Ana Eugênia Nunes de Andrade
Este trabalho tem por objetivo central analisar as capas da revista Veja durante as eleições presidenciais de 2002 trazendo temas polêmicos do cenário político nacional e compreendendo através dos signos a relação do verbal e do não-verbal, que possibilitam infindáveis leituras nas diferentes linguagens.
Na relação triádica signo, objeto e interpretante podemos compreender o mundo como linguagem para isso recorreremos às três categorias fundantes da semiótica de Peirce: primeiridade, secundidade e terceiridade na análise das capas da Revista Veja durante as eleições presidenciais de 2002. Pierce define signo como:
Um signo ou represêntamen é um primeiro que se coloca numa relação triádica genuína tal como um segundo, denominado seu objeto, que é capaz de determinar um terceiro, denominado interpretante, que assume a mesma relação triádica com seu objeto na qual ele próprio está em relação com o mesmo objeto[i] (Peirce, 1977.p. 63).

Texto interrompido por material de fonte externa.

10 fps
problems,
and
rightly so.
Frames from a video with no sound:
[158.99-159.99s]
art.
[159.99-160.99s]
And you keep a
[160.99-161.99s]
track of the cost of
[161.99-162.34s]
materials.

A linguagem da fotografia apresenta-se como uma trama sígnica. Ancorada na secundidade o referencial é visível de tal modo que parece ser real, a fotografia é um exemplo de um signo da secundidade, enquanto forma visual que insiste, resiste, ela pode cambiar entre primeiridade que se refere aos elementos básicos e essenciais como cores, formas, volume, textura e na categoria terceiridade que está representado naquilo que não está visível, mas que está sujeito a interpretações.
Para Santaella o interpretante “é o efeito provocado numa mente e nele se completa a operação do signo. Nenhum signo fala por mesmo, mas exclusivamente outro signo. Assim sendo, não há nenhum modo de se entender o signo, a não ser pelo seu interpretante[ii]”. (Santaella, 1995, p.88).

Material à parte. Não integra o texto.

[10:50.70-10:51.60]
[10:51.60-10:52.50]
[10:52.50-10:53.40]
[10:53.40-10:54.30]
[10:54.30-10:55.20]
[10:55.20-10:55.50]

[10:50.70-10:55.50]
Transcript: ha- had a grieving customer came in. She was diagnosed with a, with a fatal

Nas eleições presidenciais de 2002 ocorrem deslizamentos de sentidos no campo publicitário, o slogan Lula Lá usado em 1989 dá lugar ao Lula Paz e Amor. Para Barthes (1969:7-8), toda imagem é polissêmica por implicar uma “cadeia flutuante” de significados subjacente a seus significantes, podendo o receptor/leitor escolher alguns significados em detrimento de outros. A mensagem lingüística é uma dessas maneiras de se pinçar significados dessa cadeia flutuante: “o texto dirige o leitor através do significado da imagem e o leva a considerar alguns deles e a deixar de lado outros. (...) A imagem dirige o leitor a um significado escolhido antecipadamente[iii]” (apud Santaella & Nöth 1998: 55). A essa função de dirigir ou orientar o leitor na escolha de significados, Barthes dá o nome de ancoragem. Em todos os casos de ancoragem, avisa o autor, a linguagem verbal tem função de elucidar, mas essa elucidação é seletiva e, portanto, ideológica.

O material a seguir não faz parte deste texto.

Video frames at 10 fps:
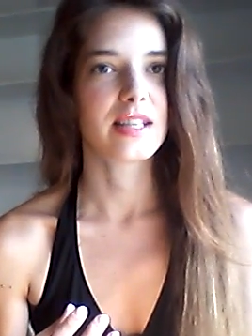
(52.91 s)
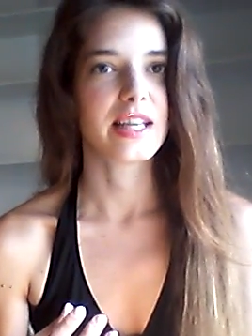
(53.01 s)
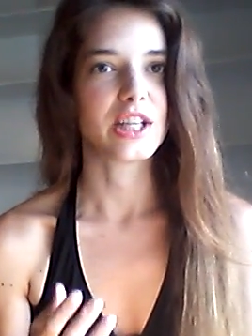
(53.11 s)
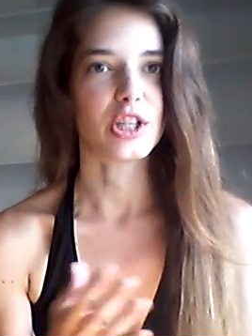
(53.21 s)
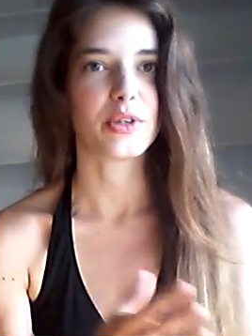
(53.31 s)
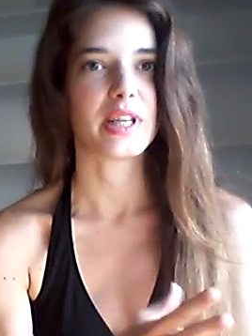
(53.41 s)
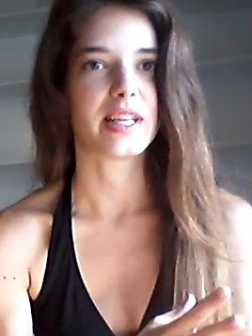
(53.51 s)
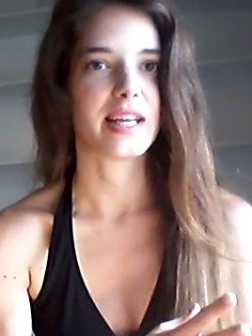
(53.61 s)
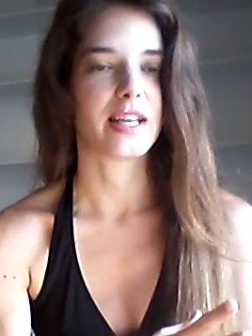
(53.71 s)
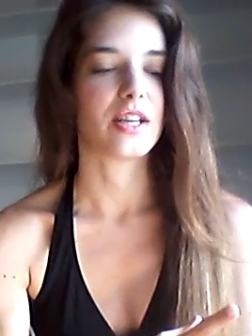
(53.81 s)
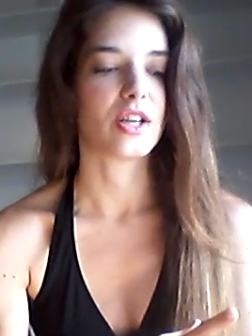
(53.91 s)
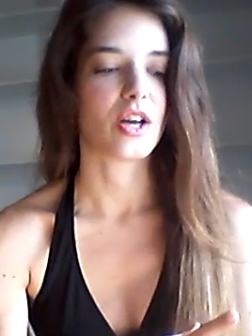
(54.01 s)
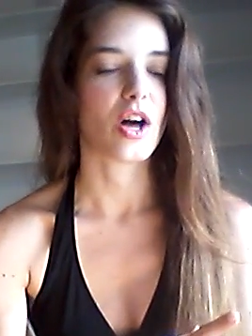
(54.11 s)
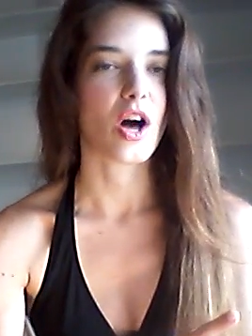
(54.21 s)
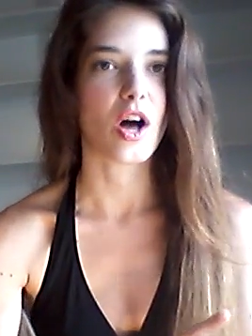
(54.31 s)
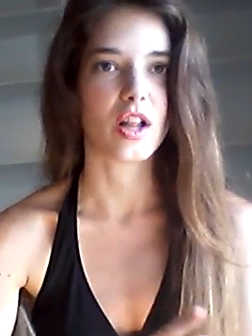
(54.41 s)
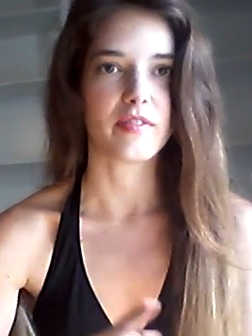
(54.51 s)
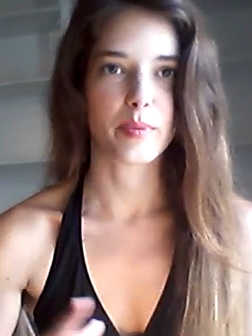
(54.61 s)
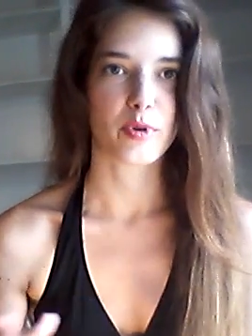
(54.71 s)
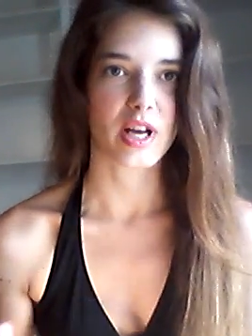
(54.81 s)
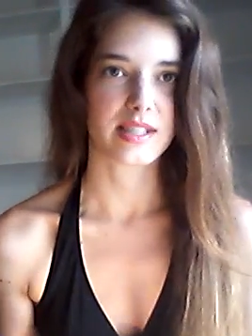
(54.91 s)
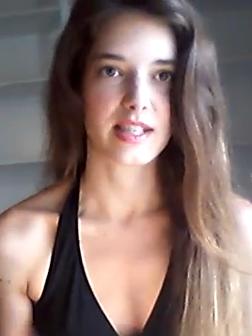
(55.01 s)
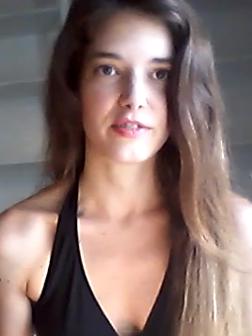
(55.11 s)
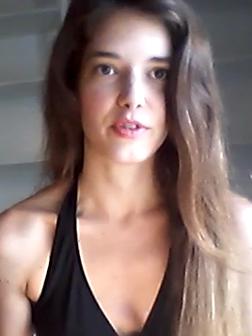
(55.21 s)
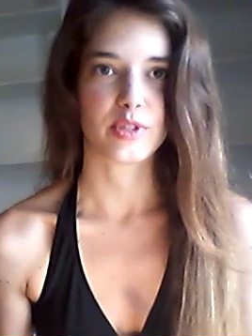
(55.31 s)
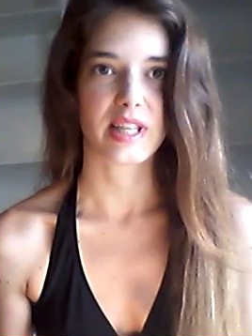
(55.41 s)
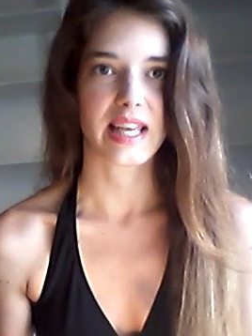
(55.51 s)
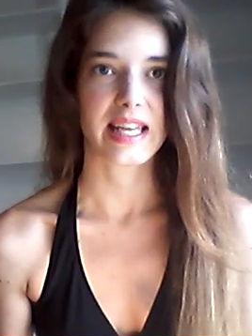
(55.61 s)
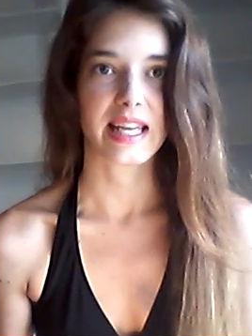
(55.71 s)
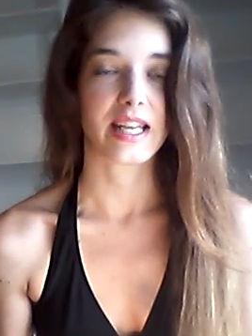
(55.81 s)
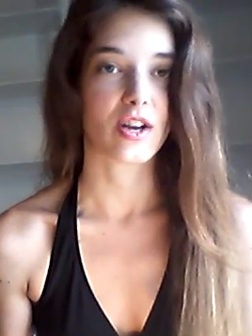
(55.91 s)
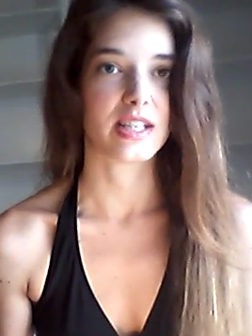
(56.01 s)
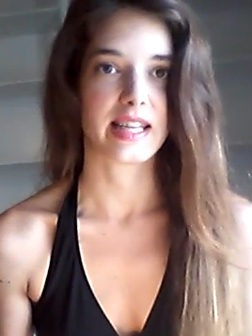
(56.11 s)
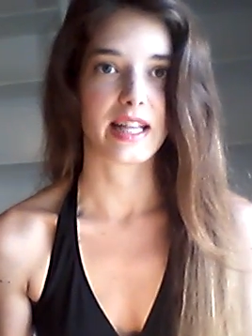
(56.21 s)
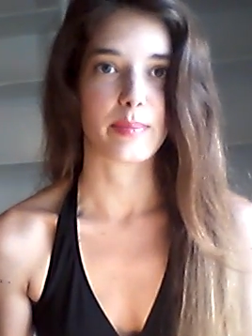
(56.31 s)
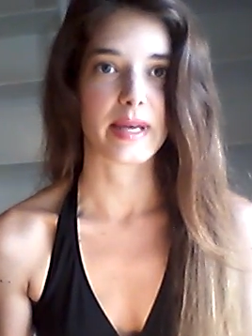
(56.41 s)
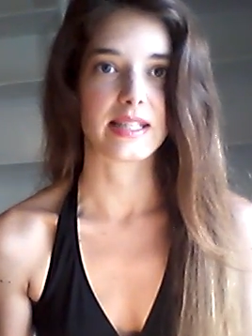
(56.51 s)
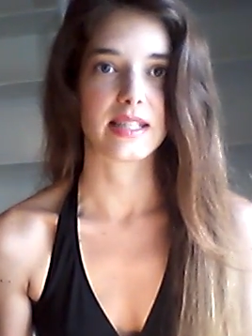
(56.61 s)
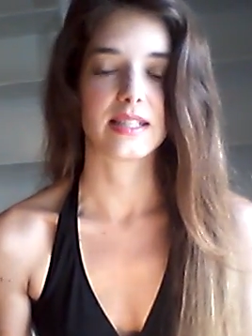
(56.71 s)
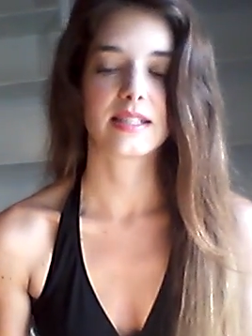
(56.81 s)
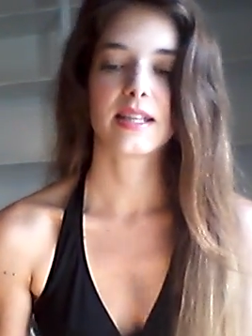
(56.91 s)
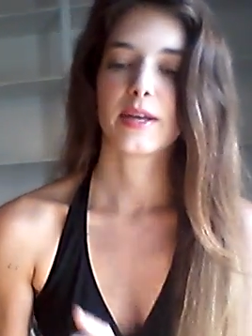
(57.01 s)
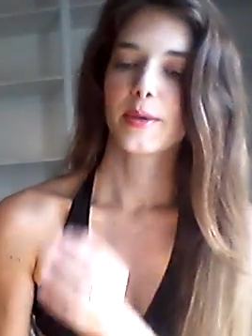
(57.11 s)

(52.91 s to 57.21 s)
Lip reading: included in all of the processed foods that they eat on a daily basis.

A imagem do ex-metalúrgico que em disputas anteriores parafraseava o pensamento do operariado brasileiro com a assertiva Trabalhador vota em trabalhador foi intencionalmente alterada com o intuito de vencer o medo do eleitorado. O Partido dos Trabalhadores recorre ao publicitário Duda Mendonça para potencializar o marketing político que busca uma estratégia de política moderada desconstruindo a imagem de um partido político dogmático, radical e intransigente, com isso as alas mais radicais desligam-se do partido. Na capa da Revista Veja de 04/07/2001 podemos perceber a reconstrução da imagem do candidato Lula que aparece como um político sério, humano e sensível, a cor terra como plano de fundo da imagem nos remete a realidade, aos pés no chão. Os tons escuros da roupa, a barba aparada, o olhar sereno do candidato reforçam a ideia de seriedade. A manchete da capa Lula Light reforça as mudanças do líder petista. Em contrapartida, na chamada da capa: “Na tentativa de parecer simpático e escapar da quarta derrota, o candidato do PT fala agora em fazer alianças amplas e em defender a estabilidade da moeda”, notamos que o texto apresentado coloca em dúvida o discurso do candidato podemos perceber a ambigüidade nas inscrições verbais: tentativa, escapar e fala agora. O logotipo Veja em vermelho faz uma associação da cor original do Partido dos Trabalhadores que tem na sua historicidade uma ideologia de esquerda.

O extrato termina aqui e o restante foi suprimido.